▸ **PROBLEM TO WORK ON**: In the output, include exactly the lines from the beginning of the records up to and including the one that contains "[0:00.00-0:13.42]", and leave out the pictures.

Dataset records
■ ■ ■ ■ ■

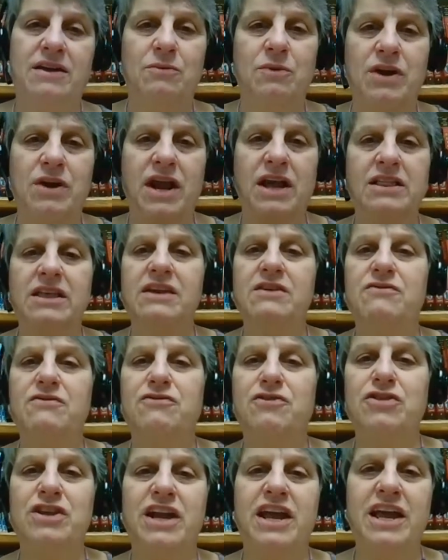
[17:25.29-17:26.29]
When I leave
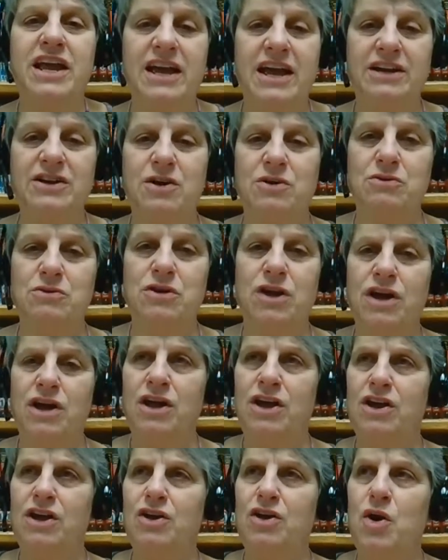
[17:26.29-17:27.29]
for the day, I don't
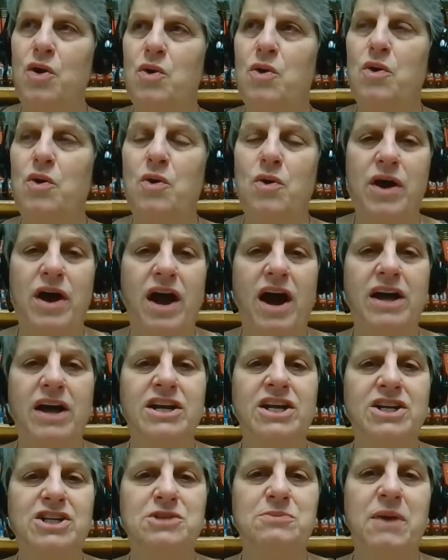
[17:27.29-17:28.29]
go
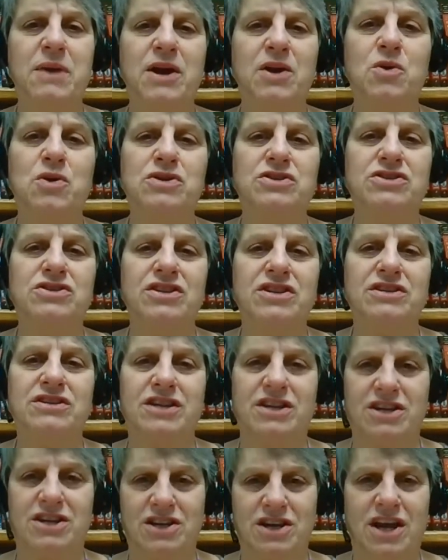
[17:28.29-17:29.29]
unhitch my horses
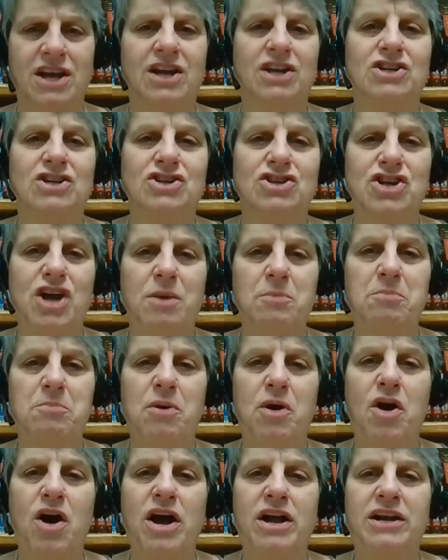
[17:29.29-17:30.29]
and jump
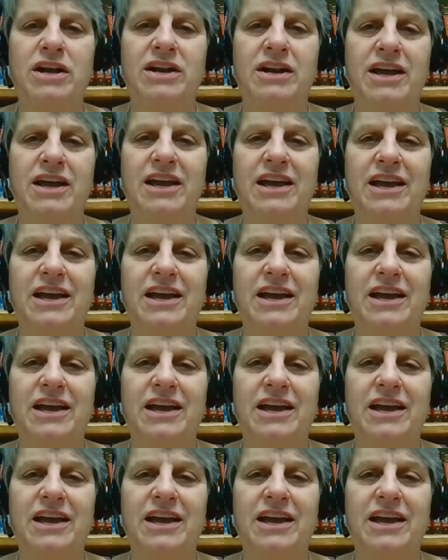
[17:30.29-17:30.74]
on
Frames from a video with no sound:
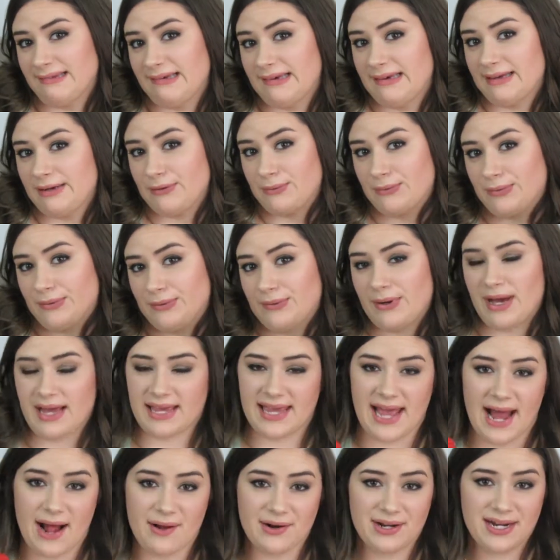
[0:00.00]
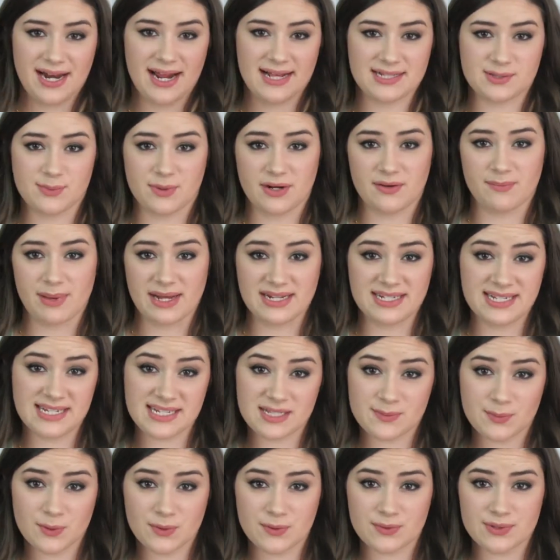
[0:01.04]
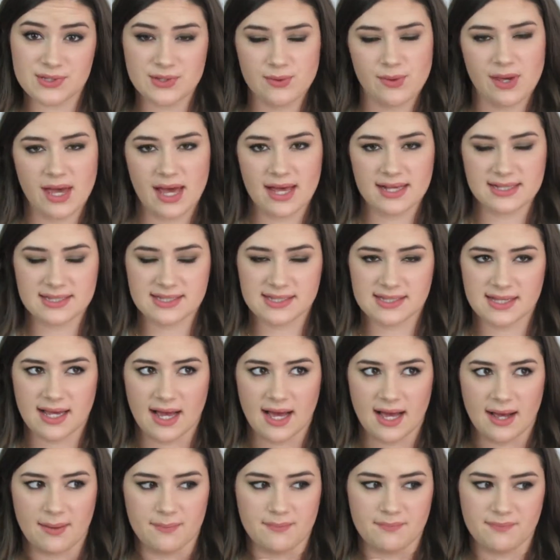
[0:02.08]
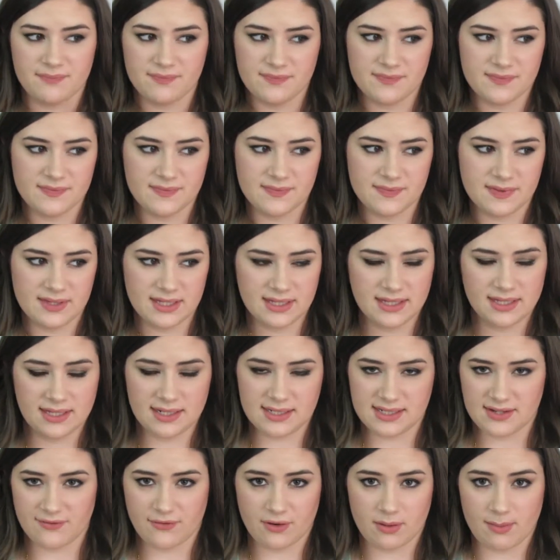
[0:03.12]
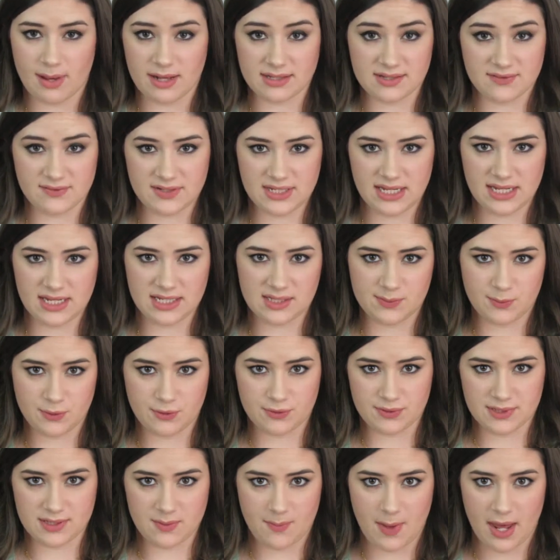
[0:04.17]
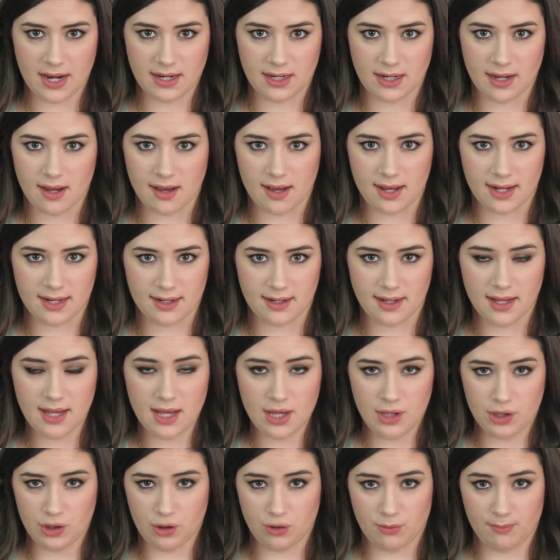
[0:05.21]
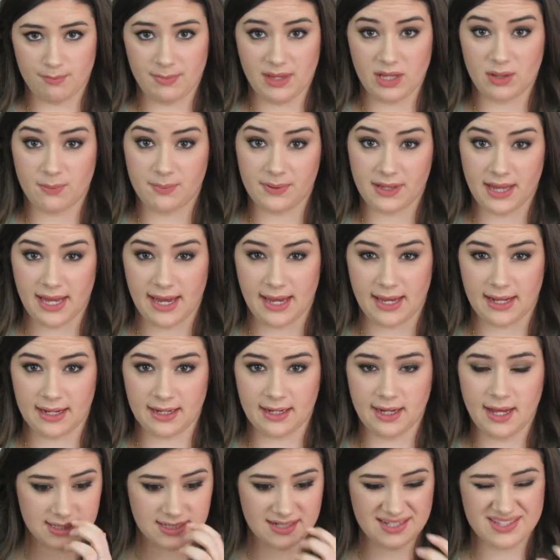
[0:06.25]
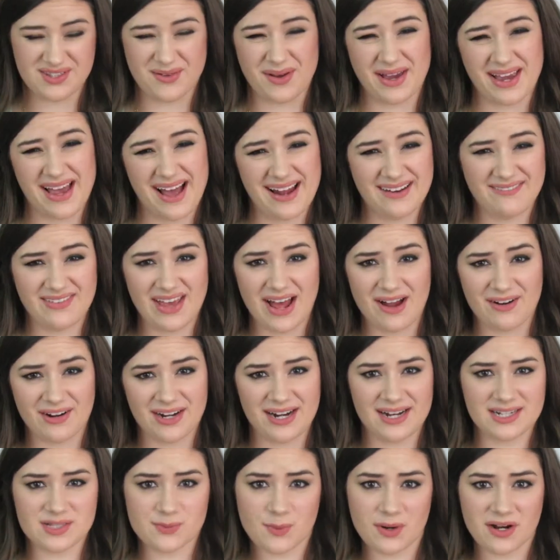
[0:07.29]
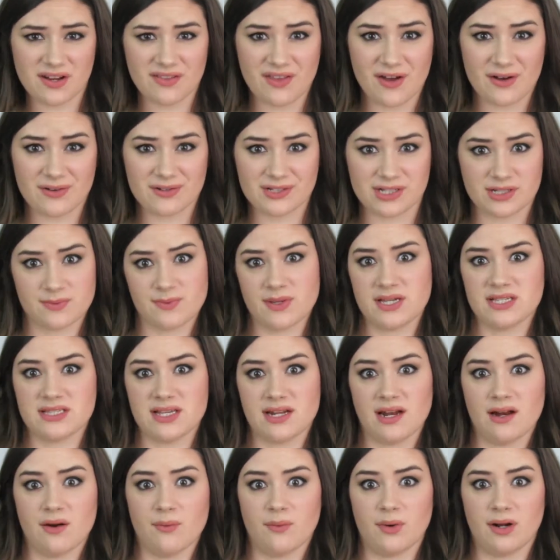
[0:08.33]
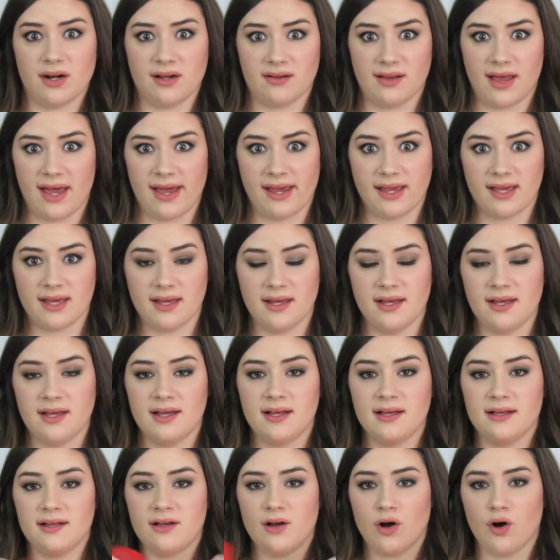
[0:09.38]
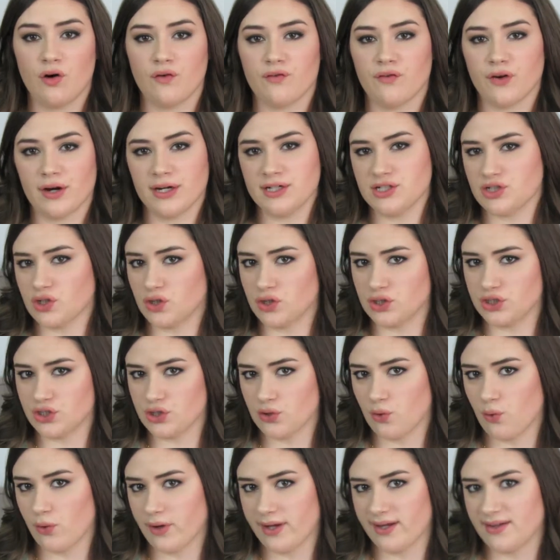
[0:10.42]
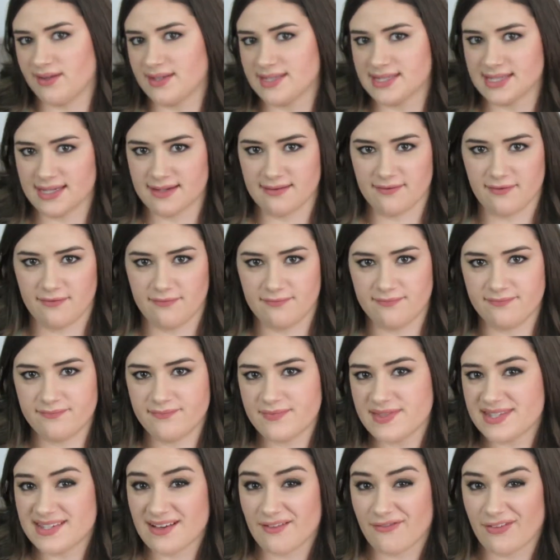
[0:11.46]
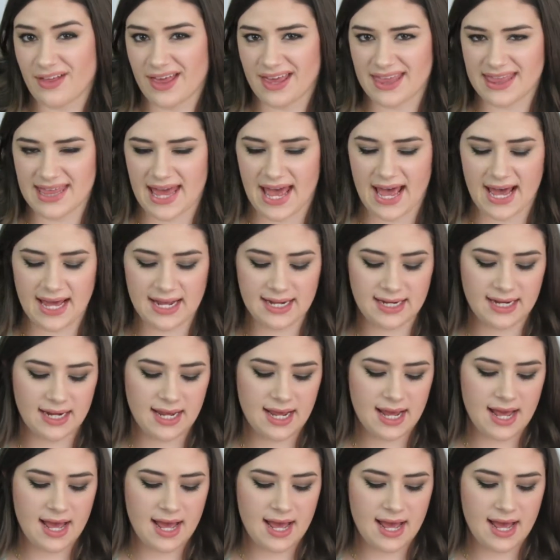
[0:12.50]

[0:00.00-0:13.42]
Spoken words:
I don't know, I counted it as one of my teaspoons. You get different amounts of teaspoons depending on your meal plan. So I kind of counted it as one of those just because I didn't want to like overindulge in oils and stuff like that.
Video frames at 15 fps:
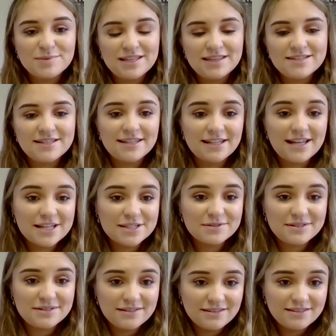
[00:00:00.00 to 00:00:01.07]
within
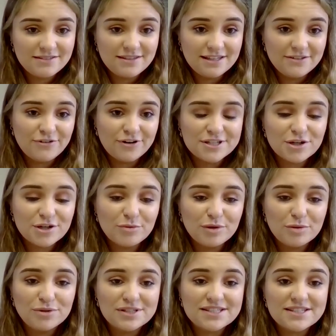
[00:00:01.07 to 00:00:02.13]
the first couple
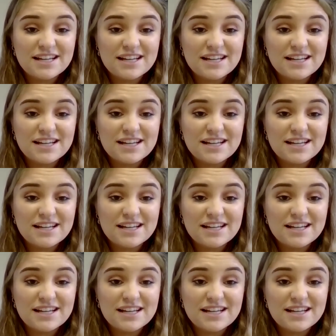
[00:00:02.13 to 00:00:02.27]
of months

■ ■ ■ ■ ■

▸ **TASK RESPONSE**:
[17:25.29-17:26.29]
When I leave
[17:26.29-17:27.29]
for the day, I don't
[17:27.29-17:28.29]
go
[17:28.29-17:29.29]
unhitch my horses
[17:29.29-17:30.29]
and jump
[17:30.29-17:30.74]
on
Frames from a video with no sound:
[0:00.00]
[0:01.04]
[0:02.08]
[0:03.12]
[0:04.17]
[0:05.21]
[0:06.25]
[0:07.29]
[0:08.33]
[0:09.38]
[0:10.42]
[0:11.46]
[0:12.50]

[0:00.00-0:13.42]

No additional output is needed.